Over the past 15 years, next generation sequencing has improved by leaps and bounds in terms of speed, ease, cost, and accuracy. Consider the following brief overview by Alex Cabral of Harvard University. Completed in 2003, the Human Genome Project (HGP) 13 years to produce the first map of human DNA in its entirety. The total price tag on the HGP came to just under a billion dollars. Thanks to next generation sequencing, today’s researchers can achieve the same feat in less than two days for roughly a thousand dollars.
Many of the innovations in NGS have been driven by its enormous potential in the field of oncology. However, a depth of further genetics work remains to be done in order to address the ravages of cancer.
Kathy Liszewski, a contributor to the genetic engineering and biotechnology news source GEN, highlights the large number of cancer-causing genes that have yet to be identified. The difficulty of discovering these genes is compounded by the fact that one-to-one relationships rarely exist between specific genetic mutations and the development of specific malignant tumors. In fact, most forms of cancer arise as a result of multiple cancer-causing genes.
Fortunately, the latest NGS tools are proving powerful weapons in the fight against cancer. By integrating automated workflows into next generation sequencing, researchers can now identify comprehensive genomic profiles in less than a day and generate staggering amounts of genetic data that relate to oncology.
In addition to its extreme efficiency, NGS tackles another problem that is all too common in the world of laboratory research: insufficient sample size. For decades, the clinical evaluation of patient samples has been severely impeded due to the sheer amount of genetic material that researchers need to complete complex multianalyte assays that analyze two or more biochemical markers at the same time.

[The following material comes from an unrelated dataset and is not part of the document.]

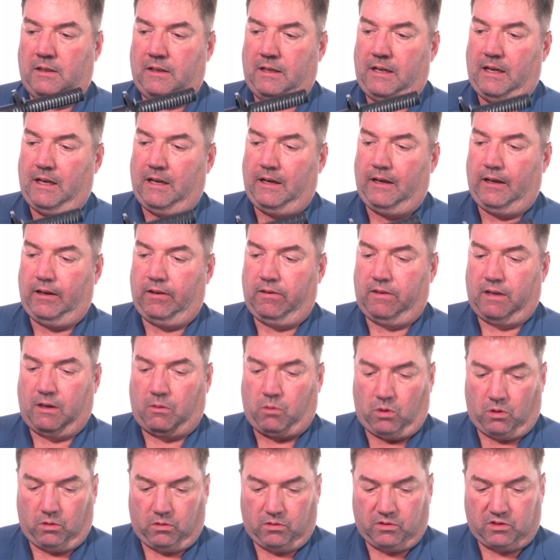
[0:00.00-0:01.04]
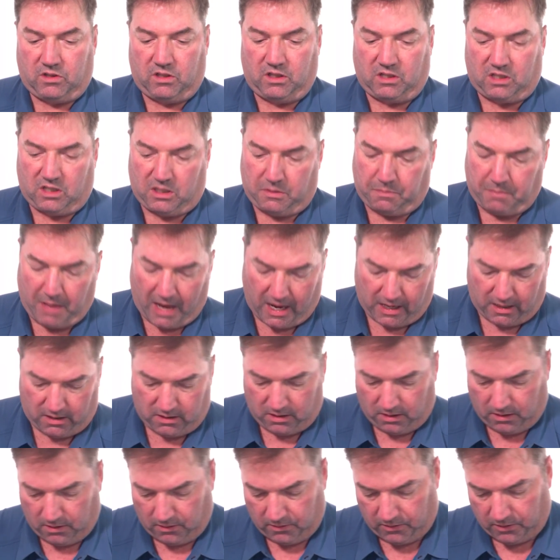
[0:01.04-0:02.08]
that will
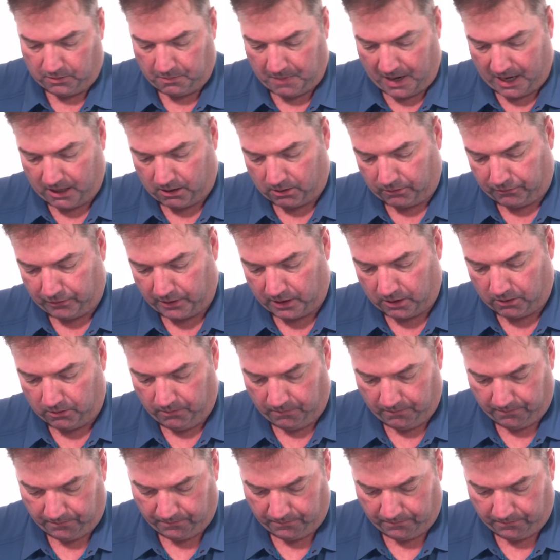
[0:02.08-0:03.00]
suspend the microphone.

Overcoming the limitations of sample size has become a key goal of Thermo Fisher Scientific and its Global Head of Medical Affairs, Clinical Next Generation Sequencing, and Oncology, Luca Quagliata. Quagliata explains, quite succinctly, that lower sample input requirements are essential for the rapid development of future cancer treatments.
In addition to functioning with minimal genetic starting material, Thermo Fisher Scientific’s new Torrent Genexus System is the first fully automated NGS technology platform to provide results in less than 24 hours. Quagliata praises this automated NGS platform for its ability to complete tedious and time-consuming tasks, such as preparing and processing samples, without human intervention.
Specific tasks performed by the latest automated NGS platforms range from patient cell harvesting to sample staining and slide formulation. This leaves researchers free to concentrate on more important matters, such as analyzing the data that sample processing produces and finding advanced applications for their promising scientific research.
In areas that range from cytogenetics automation to optical genome mapping, advancements in NGS have made genetic therapeutics more effective, less time-consuming, and cheaper for cancer patients and the oncology professionals that treat them. NGS systems that integrate with automated workflows can juxtapose the results of genetic testing with data, such as the clinical and demographic patient information, to power specific diagnostic or prognostic algorithms.
In short, next generation sequencing is driving the next generation of disease prevention, diagnostic tools, treatment decisions, and outcome assessments for oncologists and other medical professionals.